» YOUR ASSIGNMENT:
Keep the wording of every entry exactly as it is while leaving the pictures out of your copy.

┌─ SUPPLIED RECORDS

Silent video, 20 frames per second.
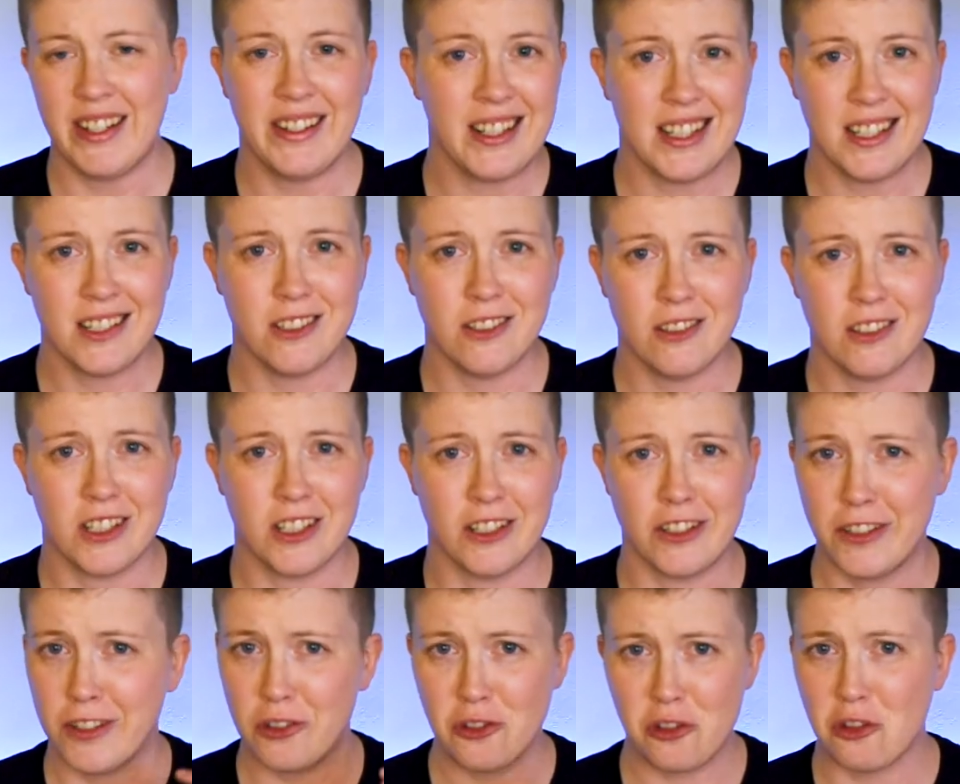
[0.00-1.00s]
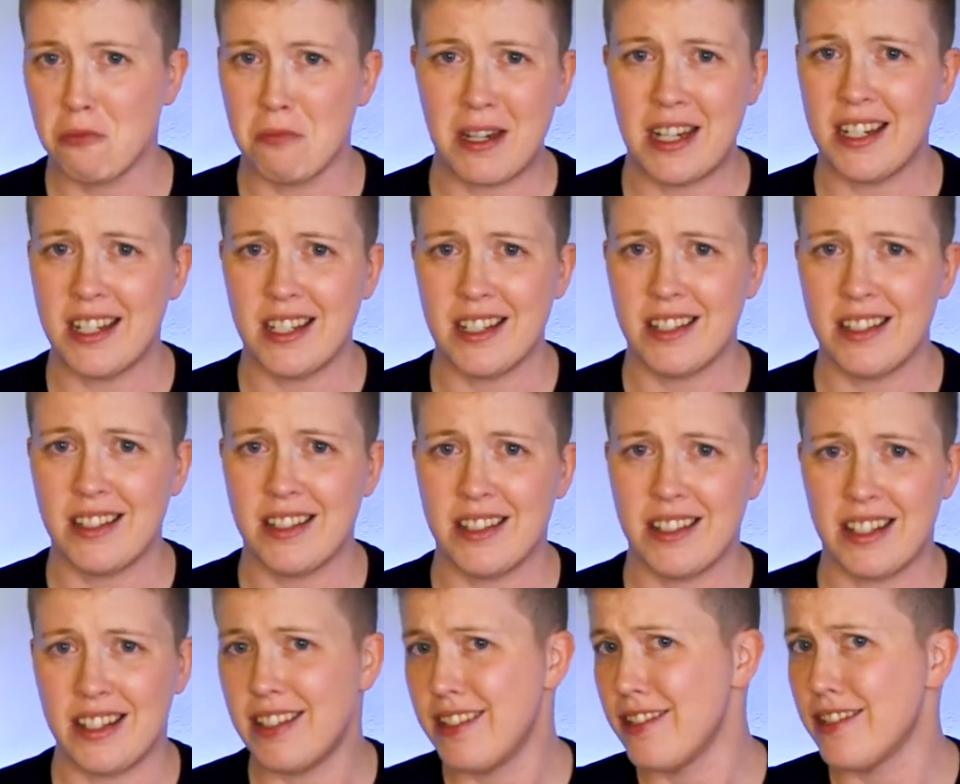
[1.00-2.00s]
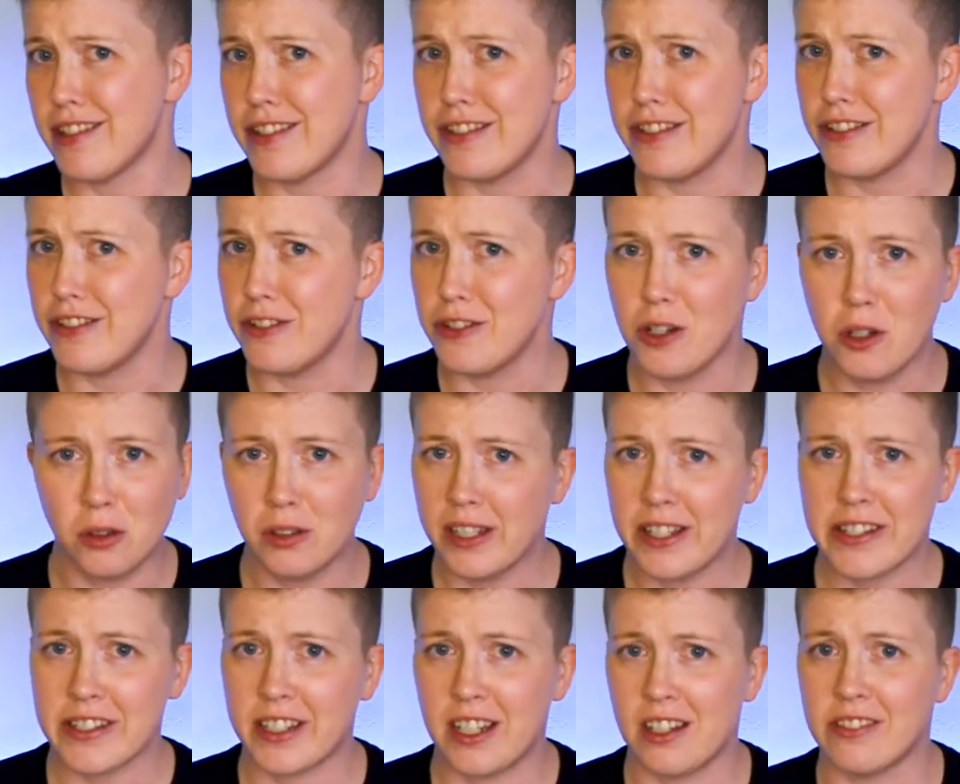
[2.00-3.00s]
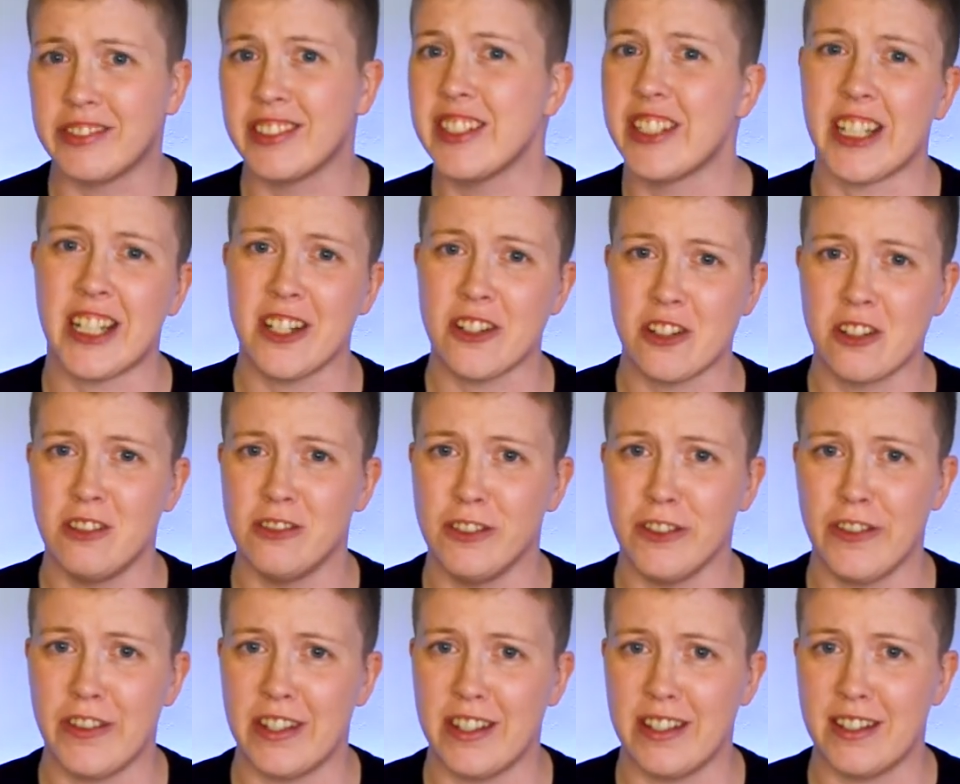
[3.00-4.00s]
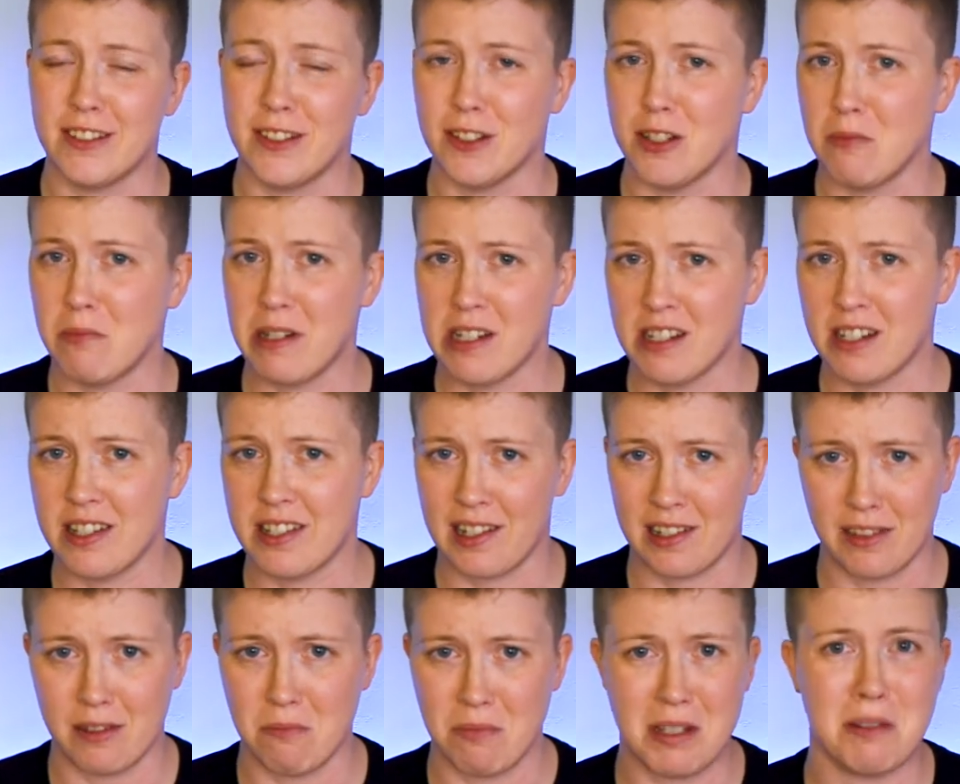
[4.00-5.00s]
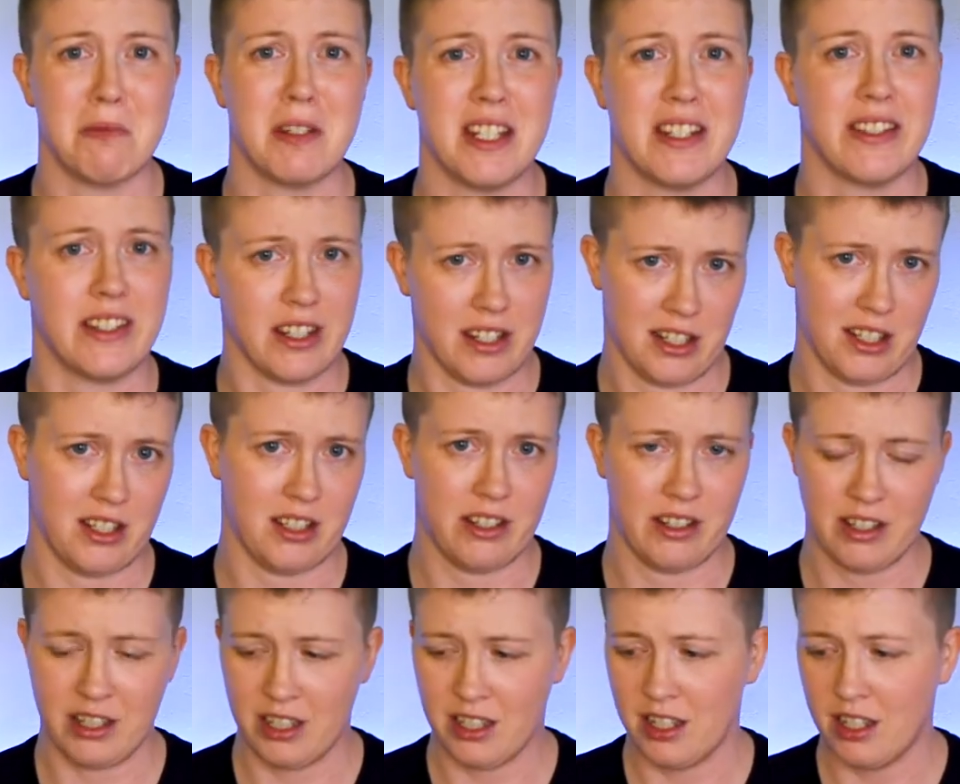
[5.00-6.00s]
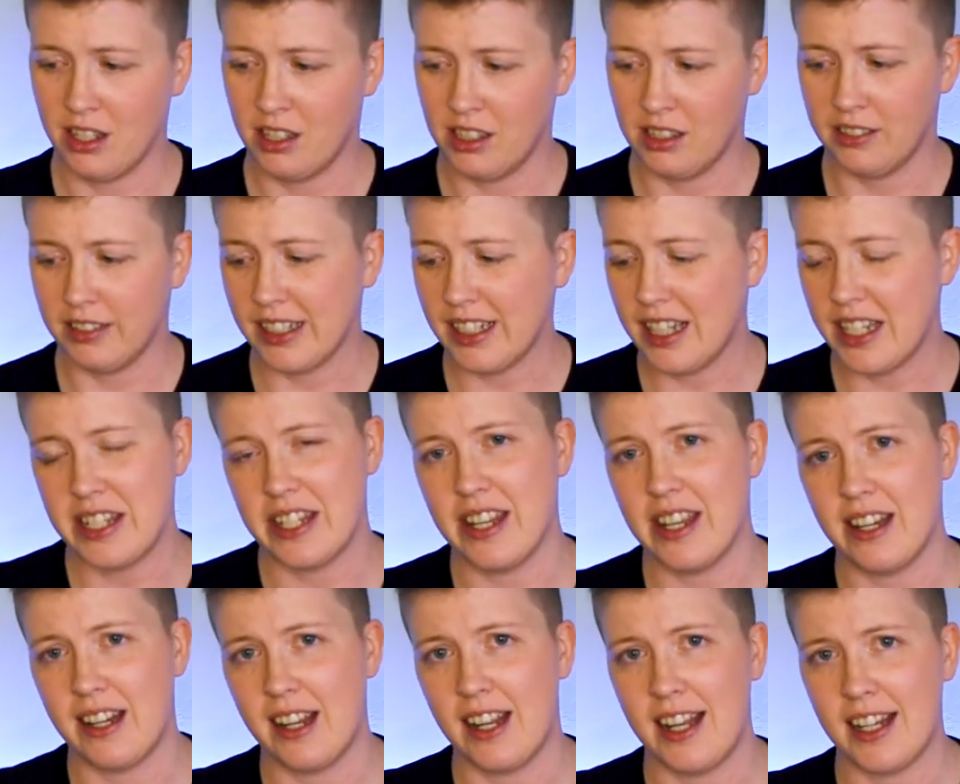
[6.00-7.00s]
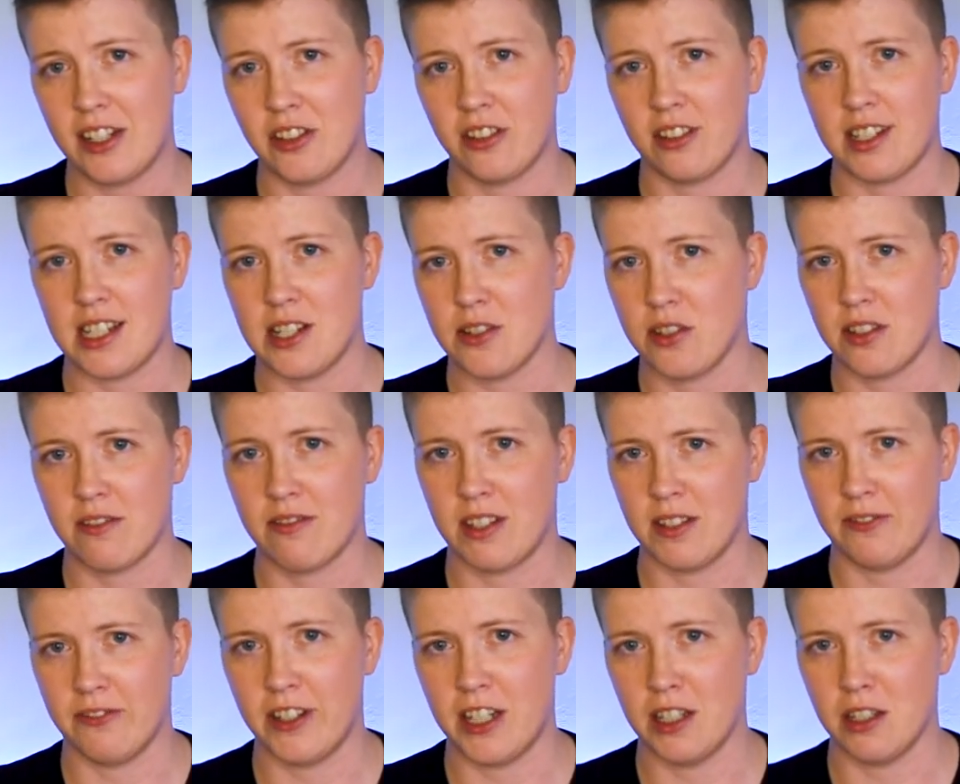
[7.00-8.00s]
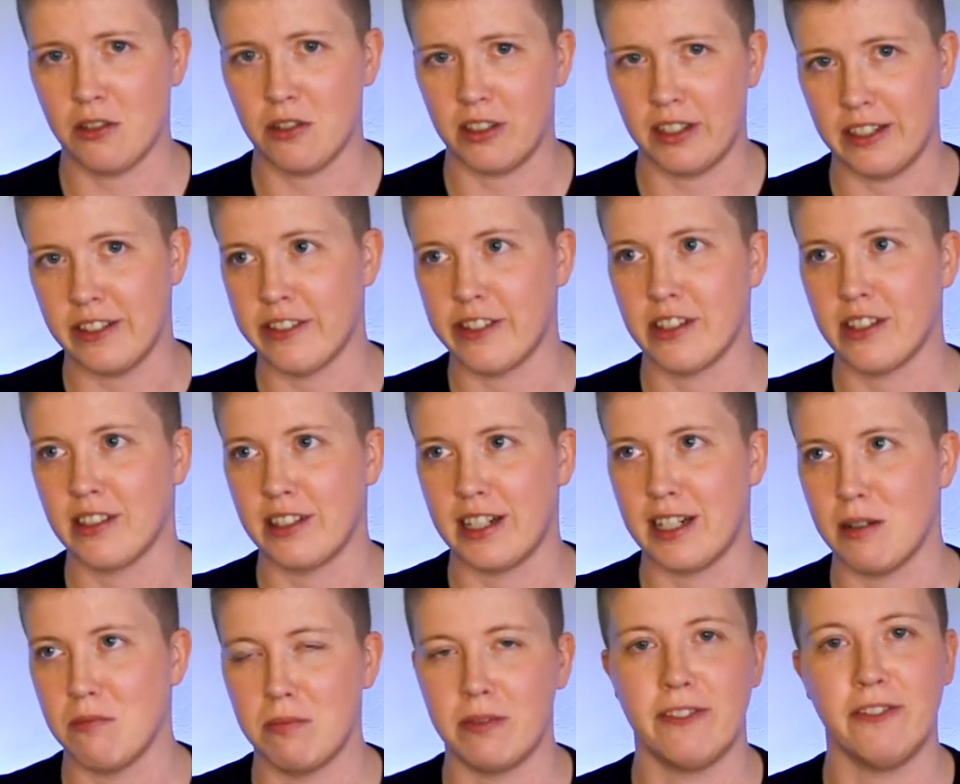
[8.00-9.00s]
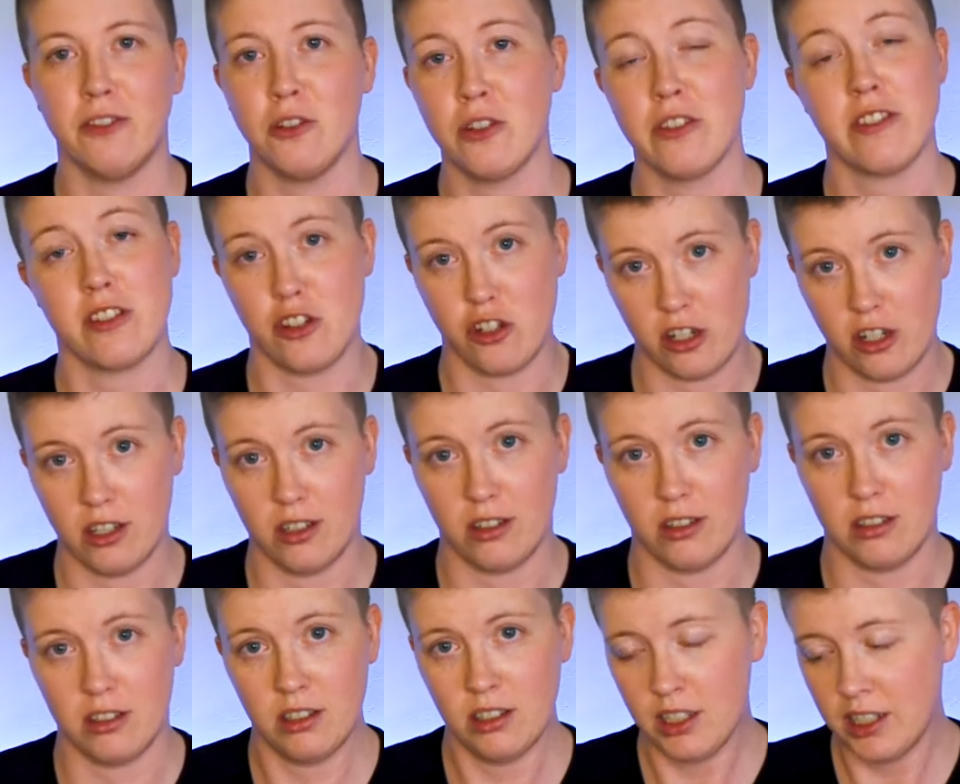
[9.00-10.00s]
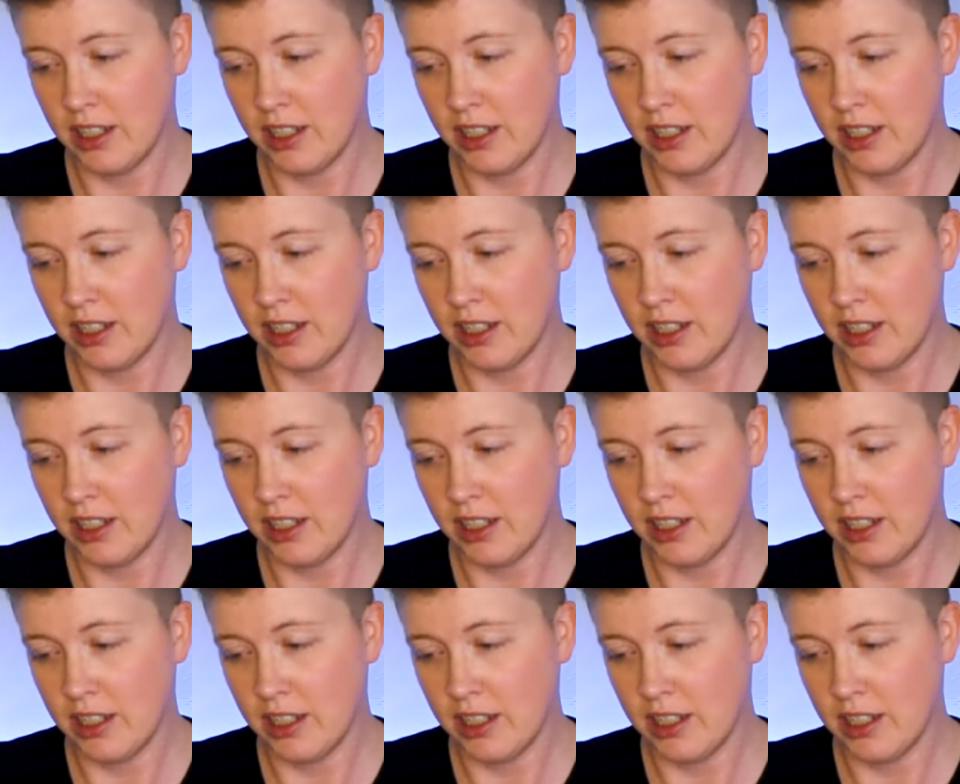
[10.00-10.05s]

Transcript: Now, her social media is no less confrontational than her appearance on the BBC. Like I said, I actually used to follow her Instagram before the show,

└─

» RESPONSE TO THIS TASK:
Silent video, 20 frames per second.
[0.00-1.00s]
[1.00-2.00s]
[2.00-3.00s]
[3.00-4.00s]
[4.00-5.00s]
[5.00-6.00s]
[6.00-7.00s]
[7.00-8.00s]
[8.00-9.00s]
[9.00-10.00s]
[10.00-10.05s]

Transcript: Now, her social media is no less confrontational than her appearance on the BBC. Like I said, I actually used to follow her Instagram before the show,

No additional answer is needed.